The most recent strike was in March when a drone struck an anti-IS coalition base in northeast Syria, killing a US contractor and injuring another along with five US service members. The US military responded to that attack by carrying out multiple air strikes in Syria against Iran-linked targets.

Himars have gained global notoriety as a result of their effective use against Russia by Ukrainian forces. The mobile artillery rocket systems are mounted on a six-wheeled vehicle and operated by a crew of three. Guided rockets launched by Himars are used for medium-range precision strikes up to 70km.

The Turkish media reports come after the reelection on Sunday of President Recep Tayyip Erdogan. In November, Erdogan threatened a new military incursion into northern Syria to route out what Ankara says are “Kurdish terrorists”.

The SDF went on a high-profile public relations campaign to warn that a Turkish assault would threaten its fight against remaining IS militants and guardianship of IS prisons. Washington also warned Turkey against launching an assault.

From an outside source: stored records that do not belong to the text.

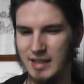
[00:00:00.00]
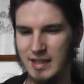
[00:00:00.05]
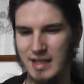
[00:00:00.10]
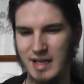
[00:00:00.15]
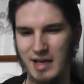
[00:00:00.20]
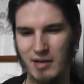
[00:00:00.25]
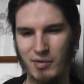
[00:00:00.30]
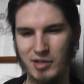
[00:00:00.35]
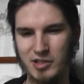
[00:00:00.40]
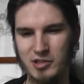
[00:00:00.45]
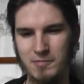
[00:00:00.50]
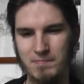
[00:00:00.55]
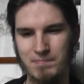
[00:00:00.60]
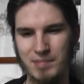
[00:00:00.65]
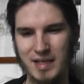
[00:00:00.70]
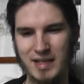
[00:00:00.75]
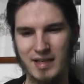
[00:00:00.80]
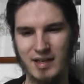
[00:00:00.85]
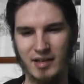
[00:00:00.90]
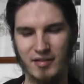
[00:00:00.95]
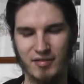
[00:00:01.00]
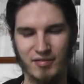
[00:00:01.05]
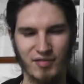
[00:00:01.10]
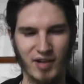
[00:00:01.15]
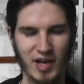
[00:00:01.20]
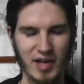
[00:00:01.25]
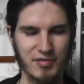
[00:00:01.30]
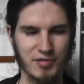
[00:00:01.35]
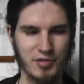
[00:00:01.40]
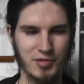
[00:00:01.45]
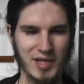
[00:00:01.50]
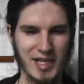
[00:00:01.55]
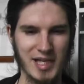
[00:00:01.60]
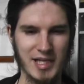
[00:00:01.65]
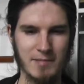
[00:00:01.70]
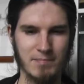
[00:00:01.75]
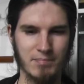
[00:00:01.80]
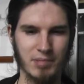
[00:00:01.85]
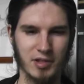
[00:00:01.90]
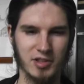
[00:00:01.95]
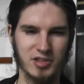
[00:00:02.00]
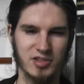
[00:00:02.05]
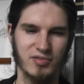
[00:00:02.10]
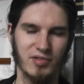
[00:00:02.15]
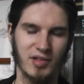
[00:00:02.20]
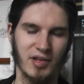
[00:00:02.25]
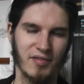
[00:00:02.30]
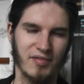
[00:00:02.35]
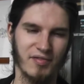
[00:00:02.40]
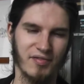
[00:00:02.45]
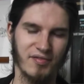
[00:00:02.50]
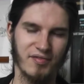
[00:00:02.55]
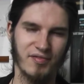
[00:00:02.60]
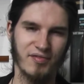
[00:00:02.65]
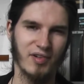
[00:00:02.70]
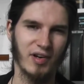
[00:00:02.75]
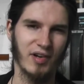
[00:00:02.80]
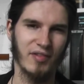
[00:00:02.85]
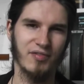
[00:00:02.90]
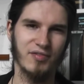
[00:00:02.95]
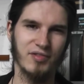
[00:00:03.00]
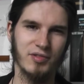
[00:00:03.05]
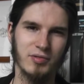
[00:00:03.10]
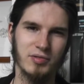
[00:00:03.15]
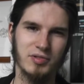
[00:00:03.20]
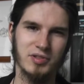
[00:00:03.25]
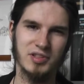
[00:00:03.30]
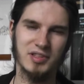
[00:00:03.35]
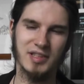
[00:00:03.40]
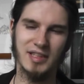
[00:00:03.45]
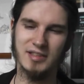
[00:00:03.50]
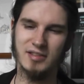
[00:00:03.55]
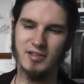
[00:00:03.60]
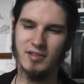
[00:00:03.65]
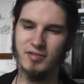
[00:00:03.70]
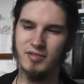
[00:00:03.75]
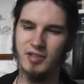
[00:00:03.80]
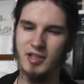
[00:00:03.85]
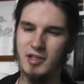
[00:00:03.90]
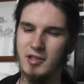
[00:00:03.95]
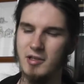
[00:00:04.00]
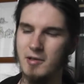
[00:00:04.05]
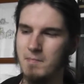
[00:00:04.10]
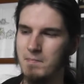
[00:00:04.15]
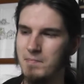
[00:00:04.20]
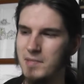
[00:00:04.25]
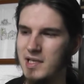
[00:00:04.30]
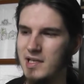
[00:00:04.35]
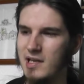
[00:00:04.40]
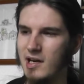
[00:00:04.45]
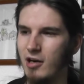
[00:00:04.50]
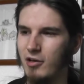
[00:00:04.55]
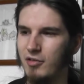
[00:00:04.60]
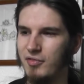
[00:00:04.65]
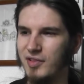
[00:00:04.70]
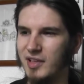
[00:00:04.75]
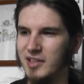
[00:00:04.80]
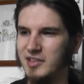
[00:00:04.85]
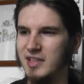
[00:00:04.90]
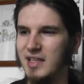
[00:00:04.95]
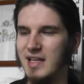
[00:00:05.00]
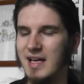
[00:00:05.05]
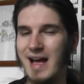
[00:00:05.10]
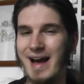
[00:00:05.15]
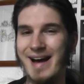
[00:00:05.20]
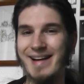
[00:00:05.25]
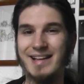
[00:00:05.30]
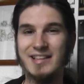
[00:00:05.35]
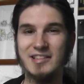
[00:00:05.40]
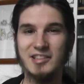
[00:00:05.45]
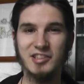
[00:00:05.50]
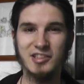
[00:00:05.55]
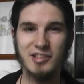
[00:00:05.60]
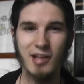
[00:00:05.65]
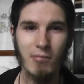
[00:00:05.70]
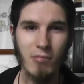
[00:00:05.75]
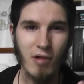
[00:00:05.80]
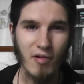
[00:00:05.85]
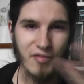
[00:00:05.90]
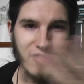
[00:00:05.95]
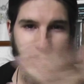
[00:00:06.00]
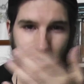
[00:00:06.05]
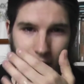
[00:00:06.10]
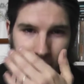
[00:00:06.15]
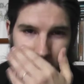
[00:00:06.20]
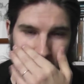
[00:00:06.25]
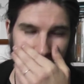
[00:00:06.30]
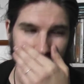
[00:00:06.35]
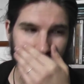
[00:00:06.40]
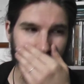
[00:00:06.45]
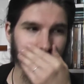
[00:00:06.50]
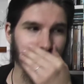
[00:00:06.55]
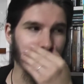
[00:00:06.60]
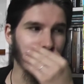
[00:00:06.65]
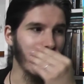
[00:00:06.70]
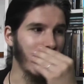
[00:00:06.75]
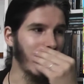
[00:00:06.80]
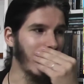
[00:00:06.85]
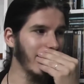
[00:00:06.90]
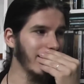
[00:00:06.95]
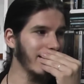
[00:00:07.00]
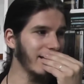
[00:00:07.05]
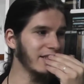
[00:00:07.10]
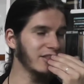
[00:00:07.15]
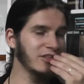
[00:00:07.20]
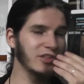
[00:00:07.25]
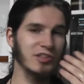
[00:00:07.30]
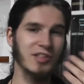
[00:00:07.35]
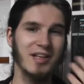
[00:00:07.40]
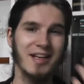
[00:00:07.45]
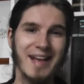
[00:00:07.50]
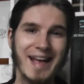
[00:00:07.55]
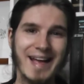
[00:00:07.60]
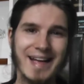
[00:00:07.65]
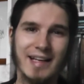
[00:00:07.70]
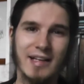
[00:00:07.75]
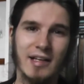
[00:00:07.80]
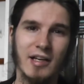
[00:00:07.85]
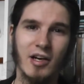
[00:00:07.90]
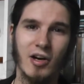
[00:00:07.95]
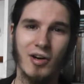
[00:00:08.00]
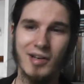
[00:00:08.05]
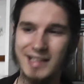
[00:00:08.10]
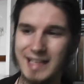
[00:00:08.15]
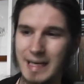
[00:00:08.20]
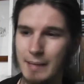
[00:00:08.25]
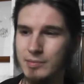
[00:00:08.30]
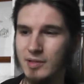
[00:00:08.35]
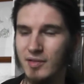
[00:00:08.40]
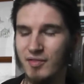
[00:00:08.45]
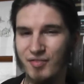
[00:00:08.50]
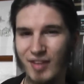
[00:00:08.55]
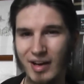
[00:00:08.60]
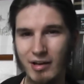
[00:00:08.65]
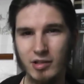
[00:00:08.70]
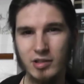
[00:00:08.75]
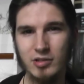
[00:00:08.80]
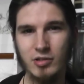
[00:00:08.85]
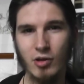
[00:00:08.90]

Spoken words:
And when you pay like $5 to $8 for a few sets of Mii outfits, and then some of those are like just Link or Captain Falcon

Tensions reached their apex when a Turkish drone struck a base in Hasakah, Syria, coming within 300 metres of American troops, in a strike the US said “directly threatened” its forces.

Western officials told MEE previously that they hope with the decisive elections over in Turkey, Erdogan will move to approve Sweden’s bid to join Nato, which Ankara has been blocking over allegations that the country supports the PKK.